Friday, October 17, 2014

P.S. re Harriet Smith as a Papagena turned Heiress when she attained the age of 18 years…and 2 minutes!



After sending my earlier message, I did a little followup Googling, and found the following very interesting factoid in Colleen Sheehan's Persuasions Online article about the "Prince of Whales" solution to the "courtship" charade in Emma:

"As for Harriet Smith, “the natural daughter of somebody,” the mystery of her parentage is resolved in the last chapter of the novel.  Born 23 June 1796 (Midsummer’s Eve), her nondescript surname leads one to suspect that it may not be her real name.  On the other hand, it is interesting to note that Smythe was the maiden name of Maria Fitzherbert.  Harriet’s parentage is revealed on August 12th, the birthday of the Prince Regent."

\Undoubtedly, that was intentional on JA's part--Colleen did not have, however, any idea that Harriet's birthday was actually a significant event, because of her inheritance.  

But reading that prompted me to go back to Ellen's calendar, and sure enough, here is the entry for August 12:

"Harriet tells tale to Emma, all "unintelligible" to Emma; Harriet's parentage discovered, 55:462. We should remember Harriet's last words: "now I seem to feel that I may deserve him; and that if he does choose me, it will not be any thing so very wonderful", 47:407."

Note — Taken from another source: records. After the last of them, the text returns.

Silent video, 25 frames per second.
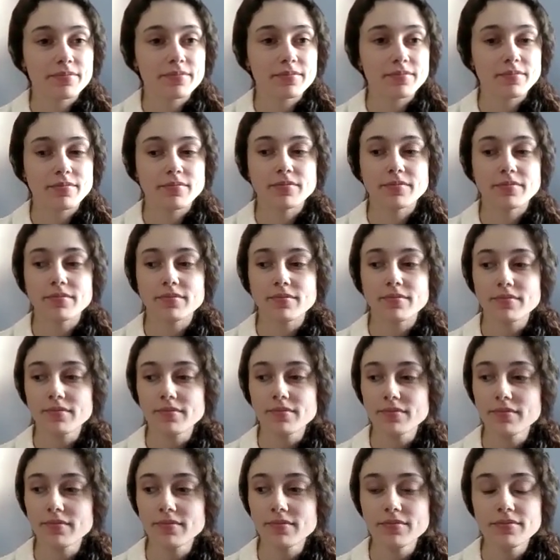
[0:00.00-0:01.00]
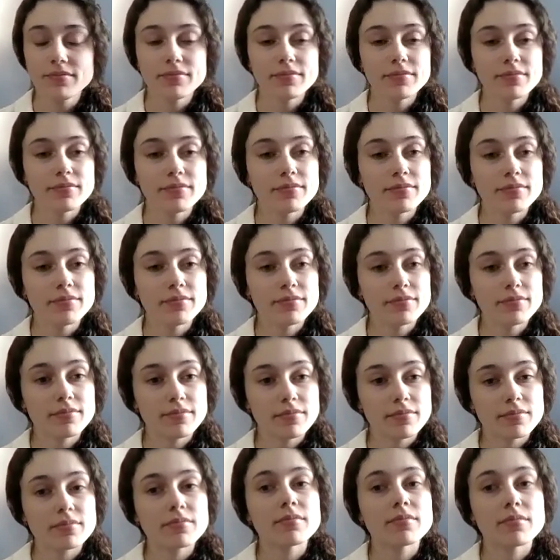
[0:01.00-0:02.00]

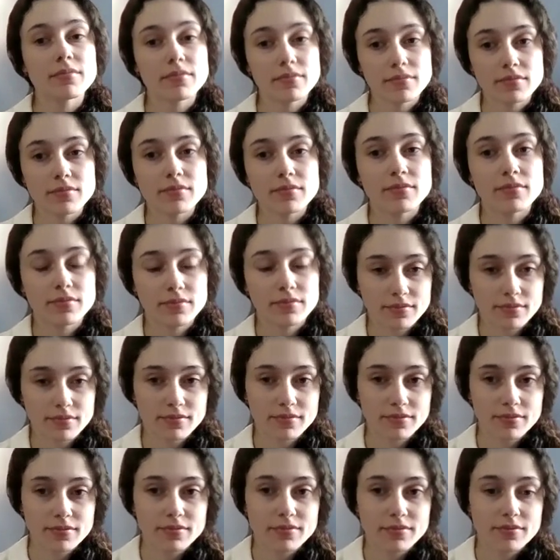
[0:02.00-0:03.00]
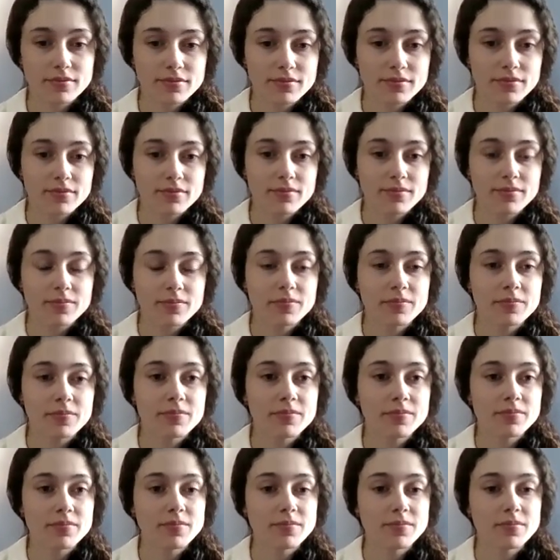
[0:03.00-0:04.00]

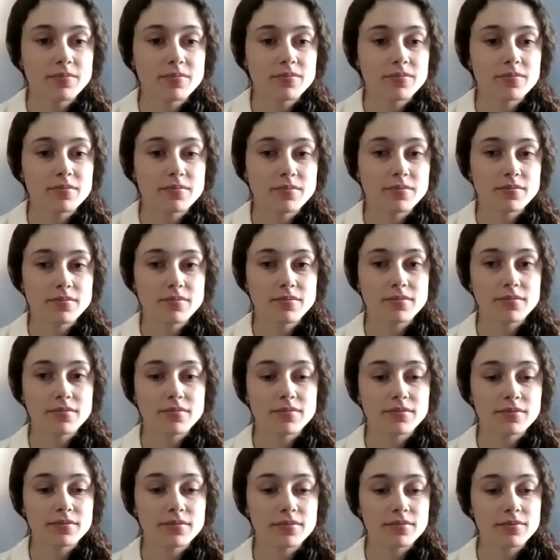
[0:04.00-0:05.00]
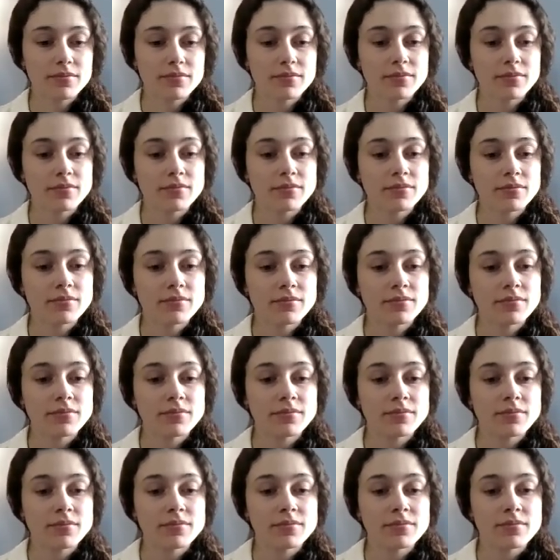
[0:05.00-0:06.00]

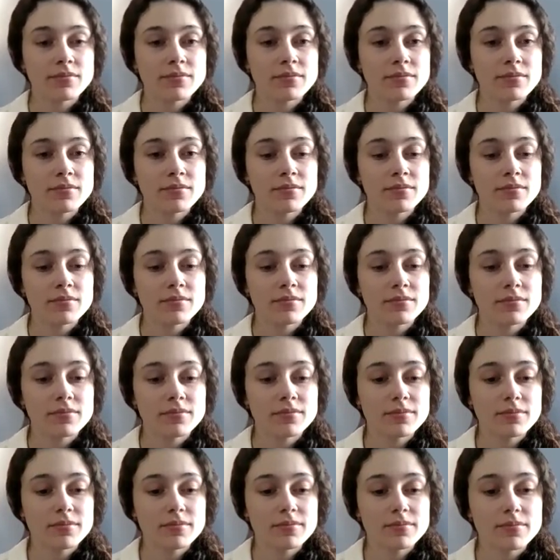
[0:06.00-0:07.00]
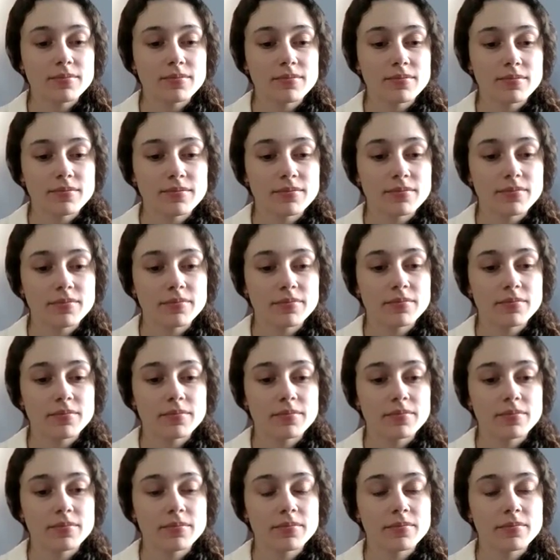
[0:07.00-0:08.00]
(not speaking)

Here is fuller textual context from Harriet’s speech to Emma in Chapter 47:

"I never should have presumed to think of [Knightley as a suitor] at first," said she, "but for you. You told me to observe him carefully, and let his behaviour be the rule of mine—and so I have. But now I seem to feel that I may deserve him; and that if he does chuse me, it will not be any thing so very wonderful."

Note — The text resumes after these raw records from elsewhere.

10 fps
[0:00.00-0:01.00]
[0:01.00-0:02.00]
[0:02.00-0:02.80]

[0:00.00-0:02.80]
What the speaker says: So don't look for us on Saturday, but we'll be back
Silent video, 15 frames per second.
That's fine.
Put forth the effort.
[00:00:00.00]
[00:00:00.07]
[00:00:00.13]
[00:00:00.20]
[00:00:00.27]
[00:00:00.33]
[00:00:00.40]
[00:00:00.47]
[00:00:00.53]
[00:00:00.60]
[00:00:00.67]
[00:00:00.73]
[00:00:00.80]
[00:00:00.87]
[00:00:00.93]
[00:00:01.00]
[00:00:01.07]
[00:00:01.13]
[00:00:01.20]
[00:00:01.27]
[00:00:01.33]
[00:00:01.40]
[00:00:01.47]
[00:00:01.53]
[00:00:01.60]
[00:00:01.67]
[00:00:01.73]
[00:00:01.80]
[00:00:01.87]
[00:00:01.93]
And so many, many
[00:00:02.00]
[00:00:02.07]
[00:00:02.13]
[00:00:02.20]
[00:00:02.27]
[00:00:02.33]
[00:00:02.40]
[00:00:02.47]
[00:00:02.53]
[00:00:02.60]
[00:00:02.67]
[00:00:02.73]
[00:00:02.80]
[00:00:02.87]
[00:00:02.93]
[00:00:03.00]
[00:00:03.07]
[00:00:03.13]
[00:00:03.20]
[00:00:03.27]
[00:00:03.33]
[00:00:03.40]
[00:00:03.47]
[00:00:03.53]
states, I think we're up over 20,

Notice the “now”---although Emma is utterly clueless about Harriet having just inherited a lot of money, clearly Harriet is well aware of this fact, and that is why, given that Harriet is also well aware that Knightley is cash poor, that “it will not be any thing so very wonderful” if Knightley might want to marry Harriet for her money!

And….just to be clear about the full import of my last post----this hidden fact of Harriet’s reaching the crucial age of inheritance (isn’t that exactly what happens in a couple of Burney’s novels as well?) explains perfectly why Harriet would play the role of ditzy fool for 46 chapters, kissing Emma’s butt ten times an hour----but then would suddenly reveal her true self, as a variant of Lucy Steele, but in very deep undercover mode. Once Harriet had her inheritance, there was no reason for the disguise any longer, and so, ironically, in the chapter that begins “Poor Harriet!”, it’s actually poor EMMA who is getting a major splash of ice cold water thrown over her own narcissistic fantasies of superiority. It’s Harriet who no longer needs to bother with Emma, not the reverse.

Amazing stuff, isn’t it?

Cheers, ARNIE
@JaneAustenCode on Twitter

ADDED 15 MINUTES LATER:



I just reread my posts, and realized that in my rush, I had overlooked that Ellen DID indeed recognize that June 23 was both the date of the Donwell Abbey outing AND Harriet's birthday. Sorry about that, Ellen!

However, while Ellen correctly understood that this was an intentional interlocked hidden calendar code created by Jane Austen, she did not realize it had implications and significance that would reverberate like a loud church bell through the entire structure of the shadow story of Emma.